« Il suffit que je sois bien malheureuse pour avoir droit à votre bienveillance » ces lignes adressées par Marie Anne Charlotte Corday au citoyen Marat enluminent l'essai qu'
Astrid de Laage consacre à sa lointaine cousine qui assassina l'Ami du peuple le 13 juillet 1793.
Fort bien écrit, cet ouvrage décrypte les vies de Charlotte Corday,
Jean-Paul Marat et de la romancière.
Qui est Charlotte ? une républicaine, une royaliste, une normande âgée de 24 ans, une résistante manipulée par des émigrés, nul ne le sait avec certitude car les documents manquent, offrant un vaste espace au talent des écrivains, et
Astrid de Laage, encense une statue de la liberté et, non sans anachronisme, en fait une icône féministe. La descendante de
Pierre Corneille clame au tribunal « J'ai tué un homme pour en sauver cent mille » et préfigure
Sophie Scholl guillotinée par les nazis le 22 février 1943.
Qui est Marat ?
Madame de Staël, sa compatriote suisse, constatait «jamais on n'avait vu la parole humaine aussi dénaturée ; les hurlements des bêtes féroces pourraient être traduits dans ce langage.» La romancière est beaucoup plus clémente et retrace l'itinéraire d'un médecin né en Suisse (d'un père immigré argentin ?), passé par l'Angleterre, avant de revenir en France au service du Comte d'Artois, plonger dans la révolution, diriger des brulots en traitant une santé délabrée … Michelet peignait un démagogue «échappé de sa cave, sans rapport avec la lumière, ce personnage étrange, au visage cuivré, ne semblait pas de ce monde-ci.

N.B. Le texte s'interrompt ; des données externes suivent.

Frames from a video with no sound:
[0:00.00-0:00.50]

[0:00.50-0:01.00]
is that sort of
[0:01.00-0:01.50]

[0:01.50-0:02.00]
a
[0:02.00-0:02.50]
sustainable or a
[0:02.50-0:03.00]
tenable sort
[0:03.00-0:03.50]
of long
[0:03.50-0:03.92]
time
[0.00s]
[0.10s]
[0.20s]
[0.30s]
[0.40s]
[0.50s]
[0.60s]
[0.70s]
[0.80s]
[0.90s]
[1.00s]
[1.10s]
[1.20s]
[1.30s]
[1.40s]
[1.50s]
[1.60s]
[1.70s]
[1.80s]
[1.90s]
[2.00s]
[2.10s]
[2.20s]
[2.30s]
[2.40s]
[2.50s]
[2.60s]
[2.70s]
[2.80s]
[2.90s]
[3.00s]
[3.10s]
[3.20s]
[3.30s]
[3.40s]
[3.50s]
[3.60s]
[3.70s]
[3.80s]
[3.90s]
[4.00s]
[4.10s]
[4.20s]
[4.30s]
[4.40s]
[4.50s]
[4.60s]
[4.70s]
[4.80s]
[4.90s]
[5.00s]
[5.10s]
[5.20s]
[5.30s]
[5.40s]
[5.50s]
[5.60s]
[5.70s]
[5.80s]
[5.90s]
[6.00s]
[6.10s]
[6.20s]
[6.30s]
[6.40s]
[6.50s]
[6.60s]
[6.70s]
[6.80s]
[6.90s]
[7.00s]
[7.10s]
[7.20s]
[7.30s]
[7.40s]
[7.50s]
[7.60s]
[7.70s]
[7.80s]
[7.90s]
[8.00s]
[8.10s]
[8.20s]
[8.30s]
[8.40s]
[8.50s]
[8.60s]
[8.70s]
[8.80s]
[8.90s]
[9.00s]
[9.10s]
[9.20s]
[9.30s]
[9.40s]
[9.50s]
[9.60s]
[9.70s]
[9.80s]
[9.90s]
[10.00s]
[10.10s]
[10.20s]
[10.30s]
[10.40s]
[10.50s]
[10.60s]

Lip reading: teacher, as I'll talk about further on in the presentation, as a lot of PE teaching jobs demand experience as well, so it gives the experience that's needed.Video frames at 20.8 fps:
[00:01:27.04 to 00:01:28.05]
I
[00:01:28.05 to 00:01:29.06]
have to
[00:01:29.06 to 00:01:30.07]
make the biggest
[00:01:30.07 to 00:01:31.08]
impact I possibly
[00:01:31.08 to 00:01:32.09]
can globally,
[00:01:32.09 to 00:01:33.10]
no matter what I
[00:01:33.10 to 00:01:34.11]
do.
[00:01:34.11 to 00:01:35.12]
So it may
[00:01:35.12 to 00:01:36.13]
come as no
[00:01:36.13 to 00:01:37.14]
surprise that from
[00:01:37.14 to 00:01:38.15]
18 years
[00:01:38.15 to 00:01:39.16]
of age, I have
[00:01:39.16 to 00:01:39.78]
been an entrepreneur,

Il voyait bien l'étonnement des simples, il en jouissait. le nez au vent, retroussé, vaniteux, aspirant tous les souffles de la popularité, les lèvres fades et comme vomissantes, prêtes, en effet, à vomir les injures et les fausses nouvelles». J'avoue donc ne pas partager la bienveillance de l'auteur pour celui qui provoqua les massacres de septembre.
Qui est
Astrid de Laage ? Lointaine cousine de Marie Anne Charlotte de Corday d'Armont, admonestée par une enseignante « Mademoiselle, vos ancêtres ont été d'horribles exploiteurs » … elle explore les archives familiales en espérant dénicher un écrit de sa parente et apprécier l'apport de sa famille à la Normandie. La révolution a contraint une branche familiale à trouver au refuge au Danemark et en Europe du nord (origine de son prénom) et Astrid part sur leurs traces et découvre ainsi ses cousins danois.
Cette exploration généalogique rappelle le bouleversant témoignage d'
Agnès Bastien-Thiry «
Mon père le dernier des fusillés » dans lequel la psycho-généalogiste remonte jusqu'au 21 mars 1804 et à l'exécution du duc d'Enghien pour enraciner le geste paternel.
Ecrit «
de la main d'une femme », cet essai, aussi personnel que palpitant, dévoile sans doute plus son enquêtrice que la martyre normande ou l'ami du peuple. Puisse-t-il donner envie aux lecteurs d'étudier l'année 1793, l'une des plus tragiques de notre histoire.